- [What is needed]
Print the entries exactly; no image belongs in the copy.

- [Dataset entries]
• • • • •
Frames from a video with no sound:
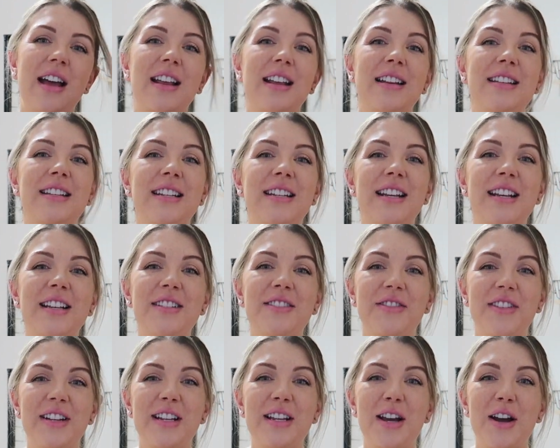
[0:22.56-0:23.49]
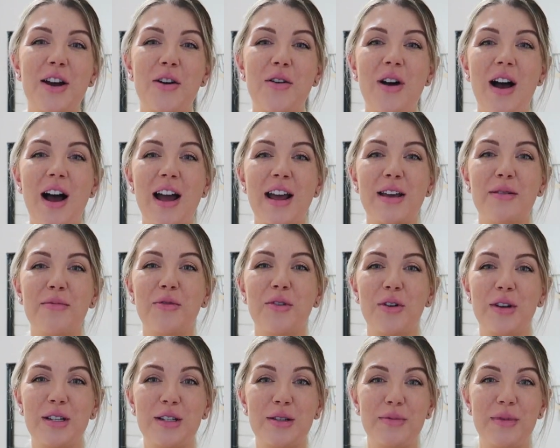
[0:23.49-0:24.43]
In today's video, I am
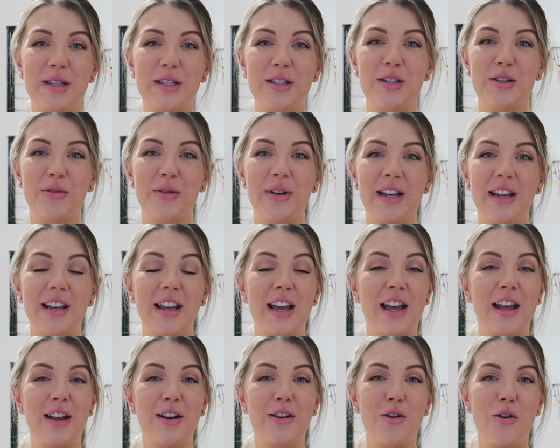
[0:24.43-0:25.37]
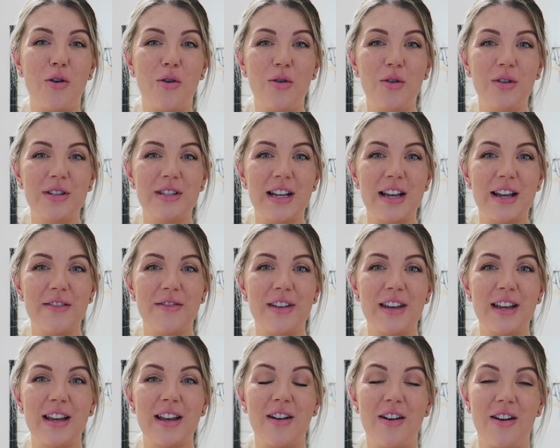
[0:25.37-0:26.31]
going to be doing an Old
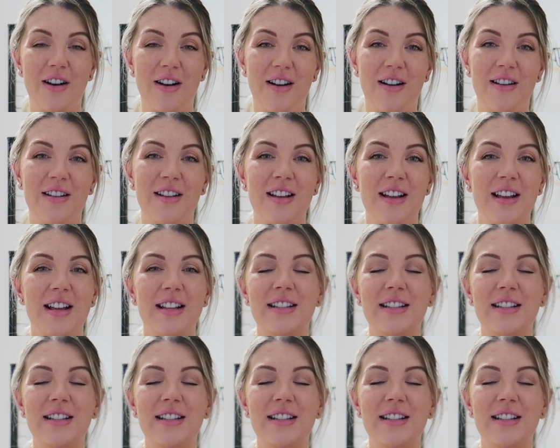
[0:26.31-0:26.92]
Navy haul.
• • • • •
- [Solved exercise]
Frames from a video with no sound:
[0:22.56-0:23.49]
[0:23.49-0:24.43]
In today's video, I am
[0:24.43-0:25.37]
[0:25.37-0:26.31]
going to be doing an Old
[0:26.31-0:26.92]
Navy haul.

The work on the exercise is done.